Endocrine Abstracts

Objective: A young woman presented with marked hyperparathyroidism with post-operative course complicated by hungry bone syndrome and diagnostic and management challenges of ongoing hypocalcaemia with hyperparathyroidism.

Method: ML, a 32-year-old Fijian Indian female, was referred with severe hypercalcaemia, following one-year history of migratory debilitating bone pain. Initial labs showed corrected calcium (C.Ca) 3.17 [2.10–2.60 mmol/l], parathyroid hormone (PTH) 305.4 [2.0–6.0 pmol/l] and 25-hydroxyvitamin D (25-VitD) of 22 [40–80 nmol/l]. Acute management included admission for intravenous fluids and bisphosphonates, which normalised C.Ca. A parathyroid SESTAMIBI/CT-SPECT demonstrated a 31×9×33 mm soft tissue mass in anterior superior mediastinum with focal uptake at T3. Further CT neck demonstrated 10×5×5 mm mass between left common carotid and subclavian arteries.

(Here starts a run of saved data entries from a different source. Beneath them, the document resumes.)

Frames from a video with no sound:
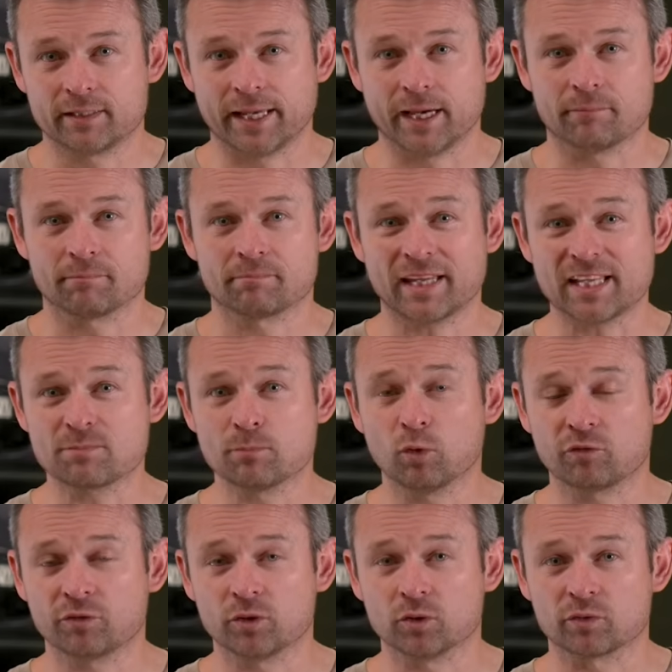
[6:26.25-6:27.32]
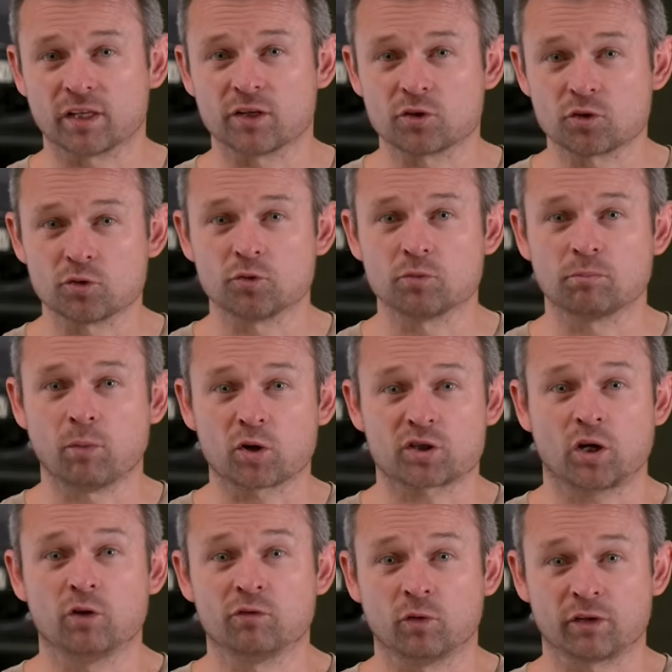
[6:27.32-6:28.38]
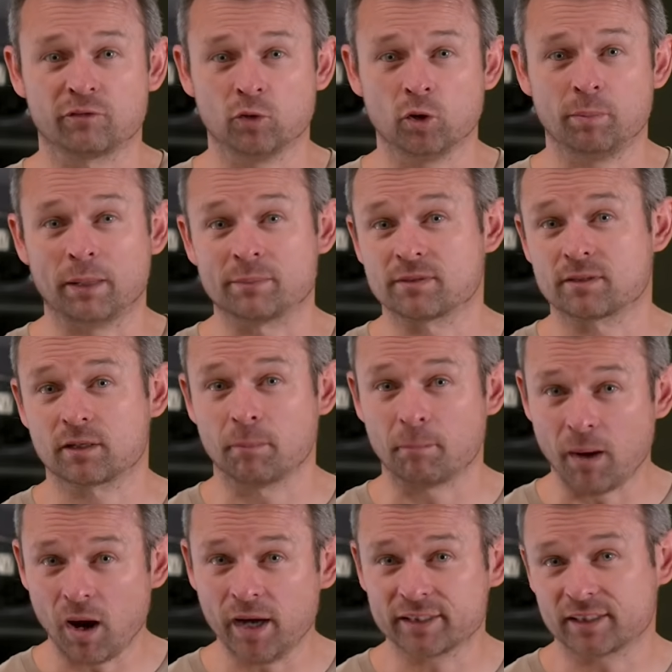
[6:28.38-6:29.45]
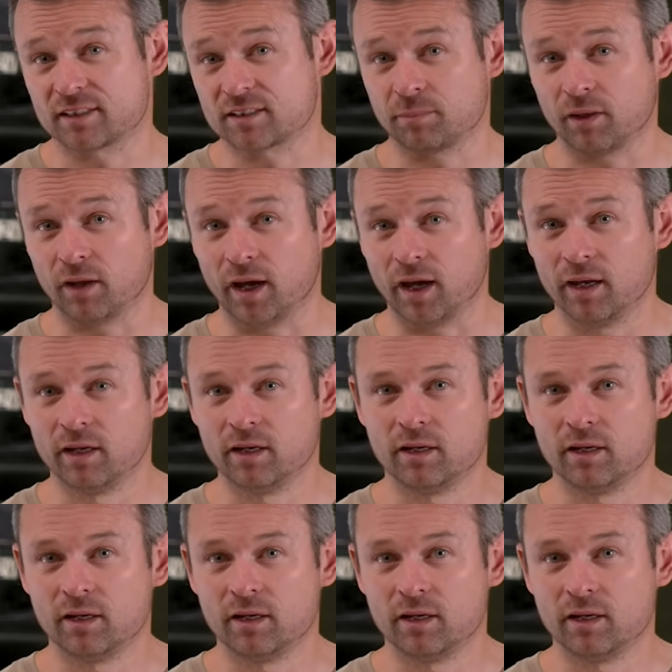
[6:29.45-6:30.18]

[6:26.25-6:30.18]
Now, that's more fuel than two Bosch 044 pumps combined can supply.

Results: ML’s surgical resection of the mediastinal mass was immediately complicated by generalised bony pain, pleural effusions and despite aggressive replacement of calcium, marked hypocalcaemia (Day 1 C.Ca 1.99); consistent with an exaggerated ‘hungry bone syndrome’. ML has been followed closely for on-going optimisation of calcium and vitamin D; three-month labs showed elevated PTH (30.7 pmol/l), despite normalisation of 25-VitD (79 nmol/l) and improved C.Ca (2.04 mmol/l). Her pre-operative DEXA scan showed T-scores: lumbar spine −5.1SD and bilateral femoral necks −5.6SD. A MRI cervical spine demonstrated widespread lytic lesions including, a lesion in the C2 spinous process and posterior pedicles, considered consistent with pathological fracture. Histopathology reported a 70×65×51 mm; 41 gm mass with no invasive features. Parafibromin was positive, whilst PGP9.5 was negative; other patterns of staining were normal, making HRPT2/CDC73 mutation unlikely.

Conclusion: This case highlights: 1) the diagnostic challenge of marked hyperparathyroidism with a clinical picture suggestive of malignancy, but histological evidence not supporting invasion; 2) the management issues of moderating post-operative severe hypocalcaemia and hungry bone phenomenon; and 3) the on-going diagnostic and management of post-operative hyperparathyroidism with hypocalcaemia. In summary, atypical primary hyperparathyroidism presents unique diagnostic and management challenges.